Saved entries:
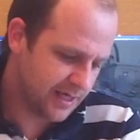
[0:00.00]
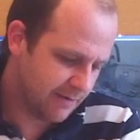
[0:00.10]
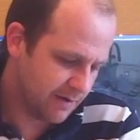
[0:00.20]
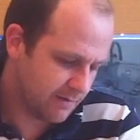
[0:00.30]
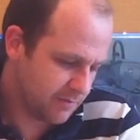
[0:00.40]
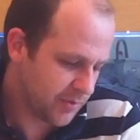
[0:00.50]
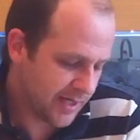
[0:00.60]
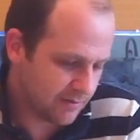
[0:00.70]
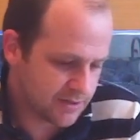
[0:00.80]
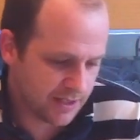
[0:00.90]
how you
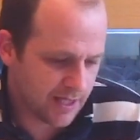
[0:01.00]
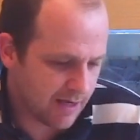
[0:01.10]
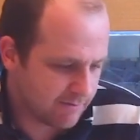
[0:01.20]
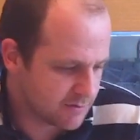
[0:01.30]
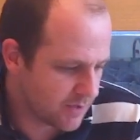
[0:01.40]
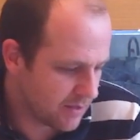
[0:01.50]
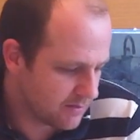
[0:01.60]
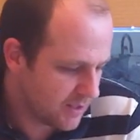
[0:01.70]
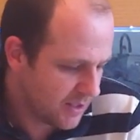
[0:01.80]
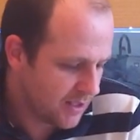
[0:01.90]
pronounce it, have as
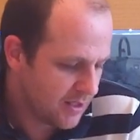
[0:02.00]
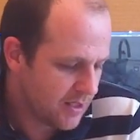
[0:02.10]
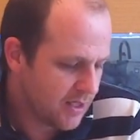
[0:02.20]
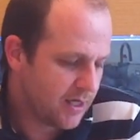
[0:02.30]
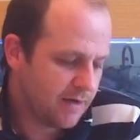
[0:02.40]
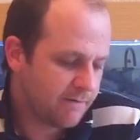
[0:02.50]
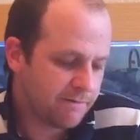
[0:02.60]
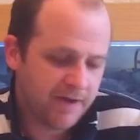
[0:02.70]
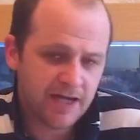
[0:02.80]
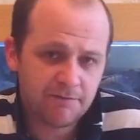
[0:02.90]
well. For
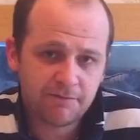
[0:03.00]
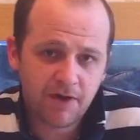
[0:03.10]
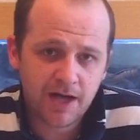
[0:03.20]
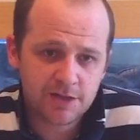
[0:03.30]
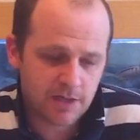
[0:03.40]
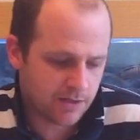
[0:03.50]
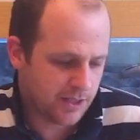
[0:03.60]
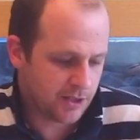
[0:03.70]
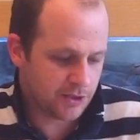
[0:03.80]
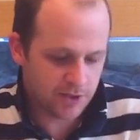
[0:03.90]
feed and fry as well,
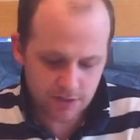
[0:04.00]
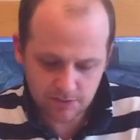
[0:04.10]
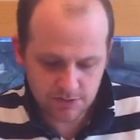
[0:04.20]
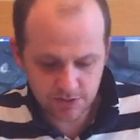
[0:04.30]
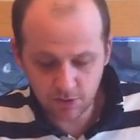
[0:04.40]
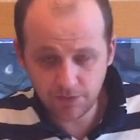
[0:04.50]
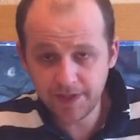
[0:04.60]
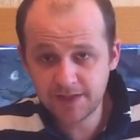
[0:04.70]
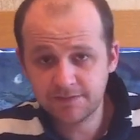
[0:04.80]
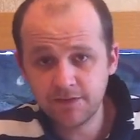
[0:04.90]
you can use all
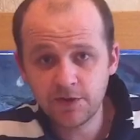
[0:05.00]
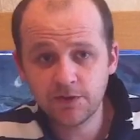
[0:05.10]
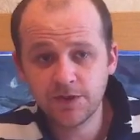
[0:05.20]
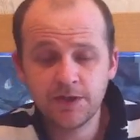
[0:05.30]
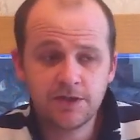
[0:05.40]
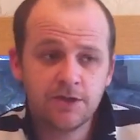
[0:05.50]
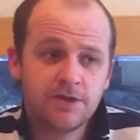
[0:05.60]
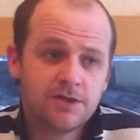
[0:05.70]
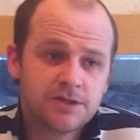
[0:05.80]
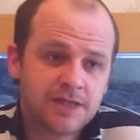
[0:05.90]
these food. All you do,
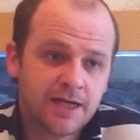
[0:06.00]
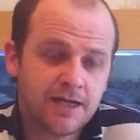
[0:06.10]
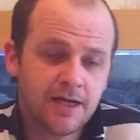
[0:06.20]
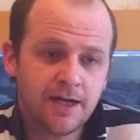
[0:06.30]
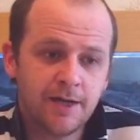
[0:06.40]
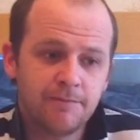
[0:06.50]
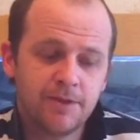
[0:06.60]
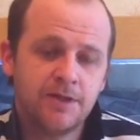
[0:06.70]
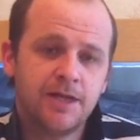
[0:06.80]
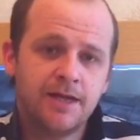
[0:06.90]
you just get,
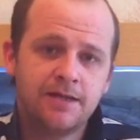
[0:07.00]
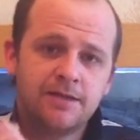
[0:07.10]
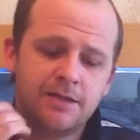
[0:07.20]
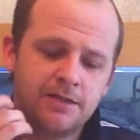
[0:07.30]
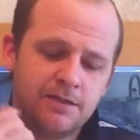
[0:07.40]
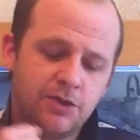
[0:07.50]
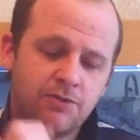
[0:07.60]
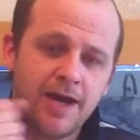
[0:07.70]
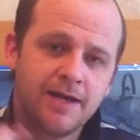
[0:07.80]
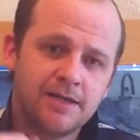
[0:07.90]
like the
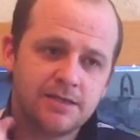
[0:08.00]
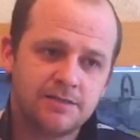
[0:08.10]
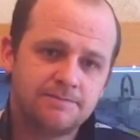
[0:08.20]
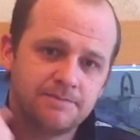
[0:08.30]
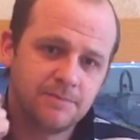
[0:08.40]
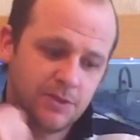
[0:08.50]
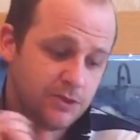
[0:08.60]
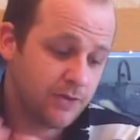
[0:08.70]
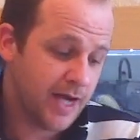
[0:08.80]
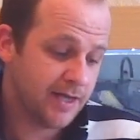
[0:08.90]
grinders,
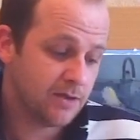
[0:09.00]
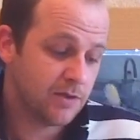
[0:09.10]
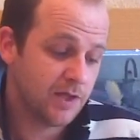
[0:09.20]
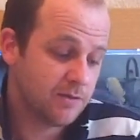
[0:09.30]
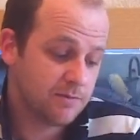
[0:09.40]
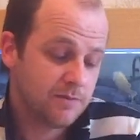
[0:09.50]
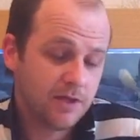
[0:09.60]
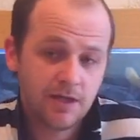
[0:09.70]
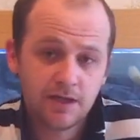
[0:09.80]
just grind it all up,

--

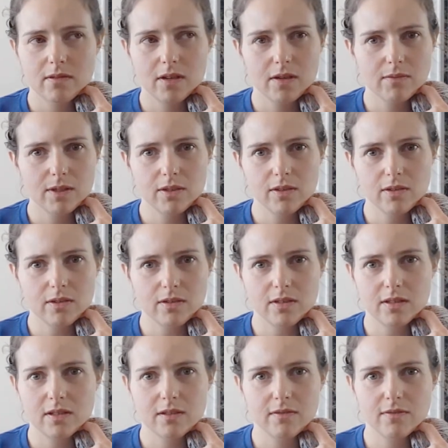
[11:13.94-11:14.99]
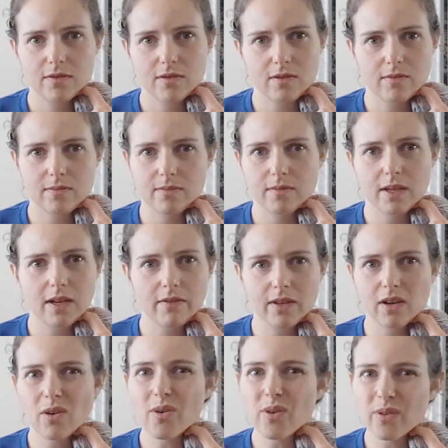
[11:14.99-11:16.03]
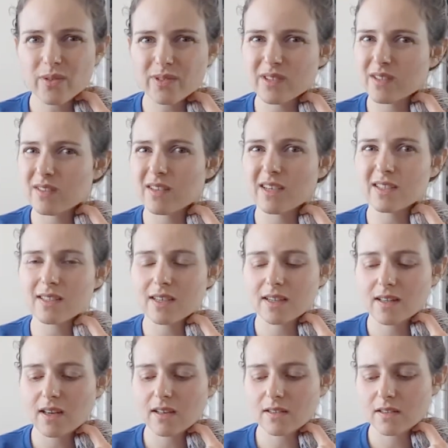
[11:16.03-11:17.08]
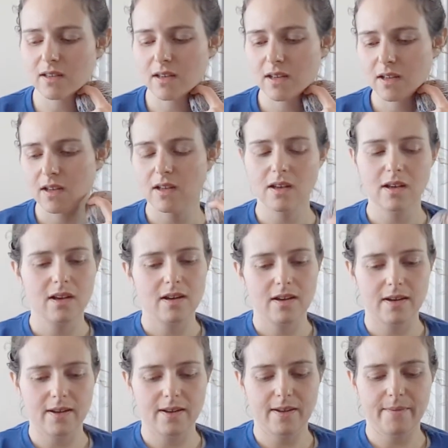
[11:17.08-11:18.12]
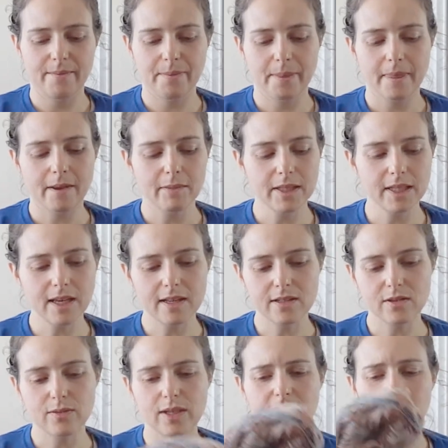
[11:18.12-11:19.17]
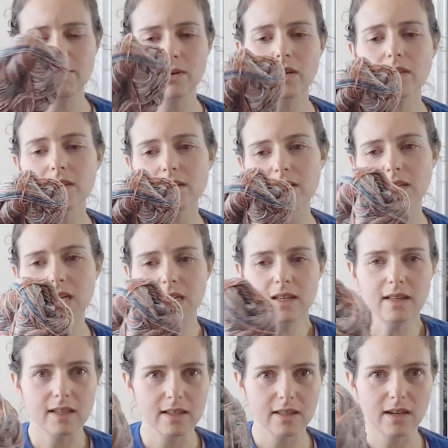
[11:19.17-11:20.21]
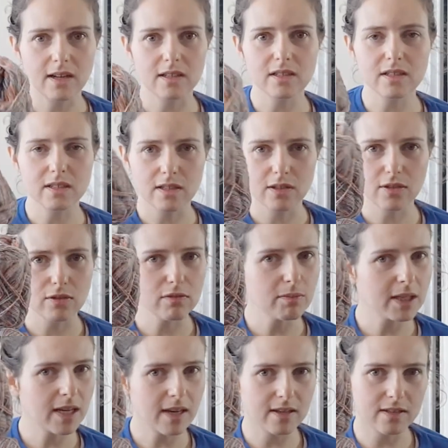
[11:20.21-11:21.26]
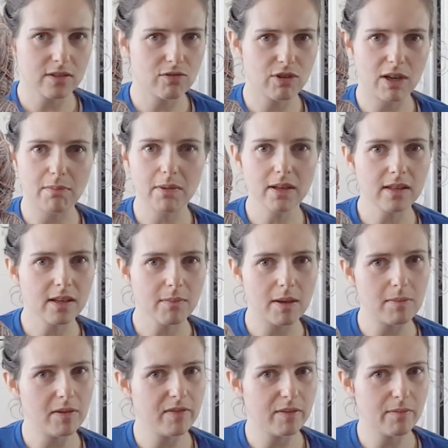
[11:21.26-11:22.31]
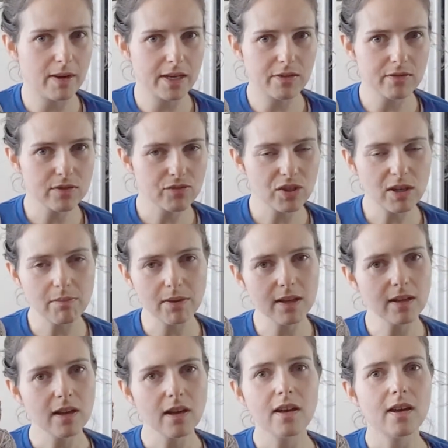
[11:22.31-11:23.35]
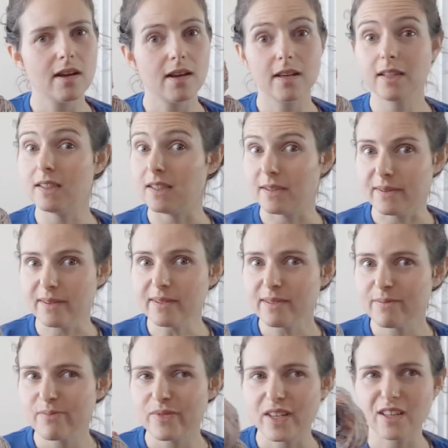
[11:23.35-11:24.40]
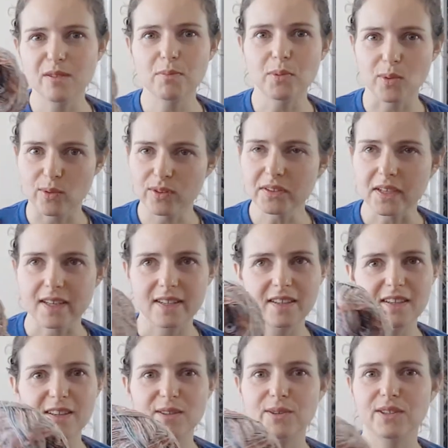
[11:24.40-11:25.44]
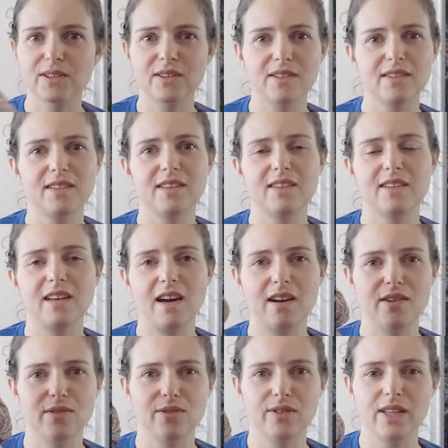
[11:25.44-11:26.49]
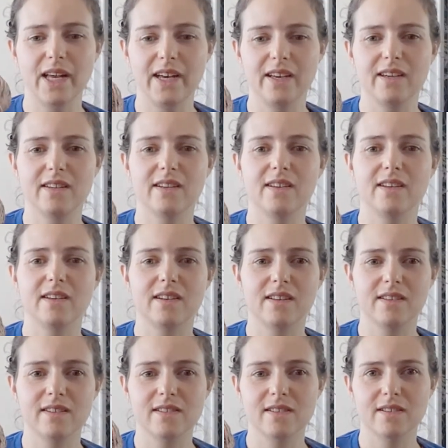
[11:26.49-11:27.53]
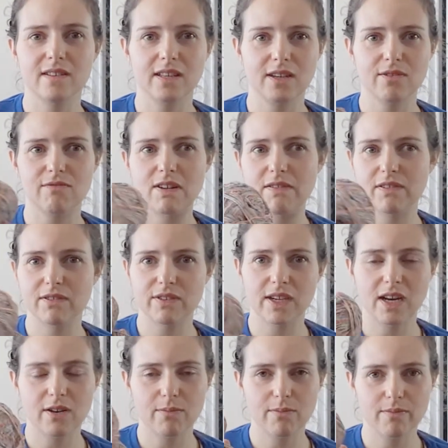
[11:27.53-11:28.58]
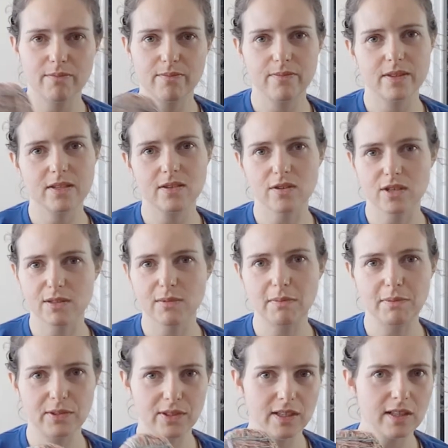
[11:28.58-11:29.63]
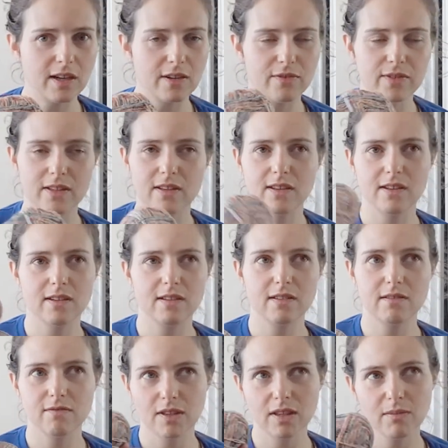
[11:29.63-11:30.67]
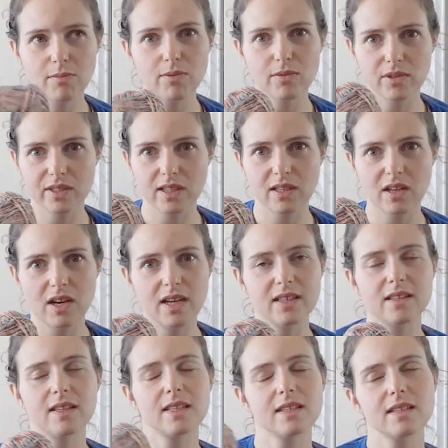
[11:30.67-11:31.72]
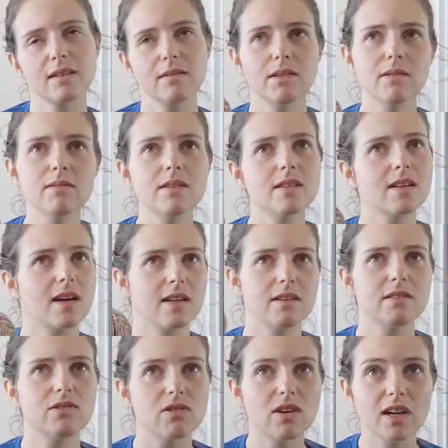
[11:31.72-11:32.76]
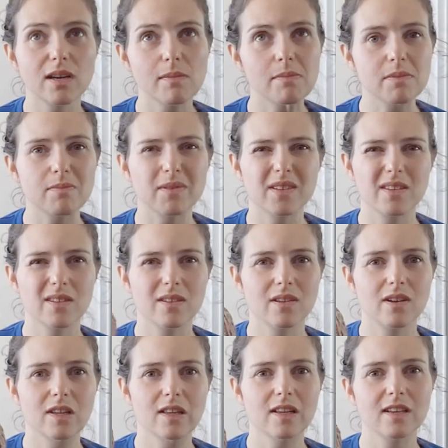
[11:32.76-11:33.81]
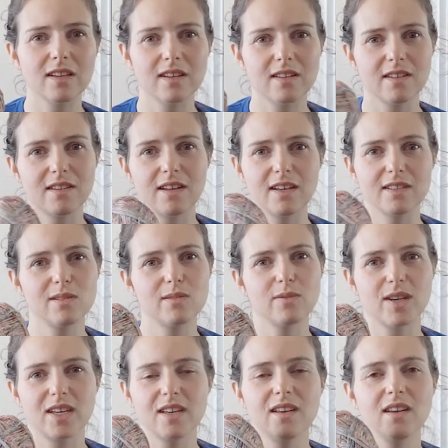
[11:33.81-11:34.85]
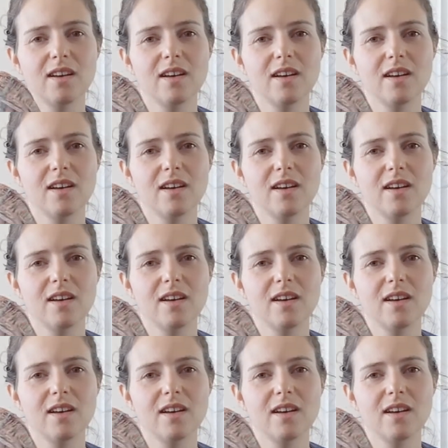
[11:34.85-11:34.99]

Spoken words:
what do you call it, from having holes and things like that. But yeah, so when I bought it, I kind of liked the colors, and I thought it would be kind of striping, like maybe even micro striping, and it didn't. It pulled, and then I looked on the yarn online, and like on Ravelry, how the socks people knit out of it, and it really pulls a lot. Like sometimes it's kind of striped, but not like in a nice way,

> [INSTRUCTIONS TO FOLLOW]:
Repeat, without pictures, exactly the lines of the data above from the one containing "[11:27.53-11:28.58]" through the one containing "[11:34.85-11:34.99]", including both and adding nothing.

> [TASK OUTPUT]:
[11:27.53-11:28.58]
[11:28.58-11:29.63]
[11:29.63-11:30.67]
[11:30.67-11:31.72]
[11:31.72-11:32.76]
[11:32.76-11:33.81]
[11:33.81-11:34.85]
[11:34.85-11:34.99]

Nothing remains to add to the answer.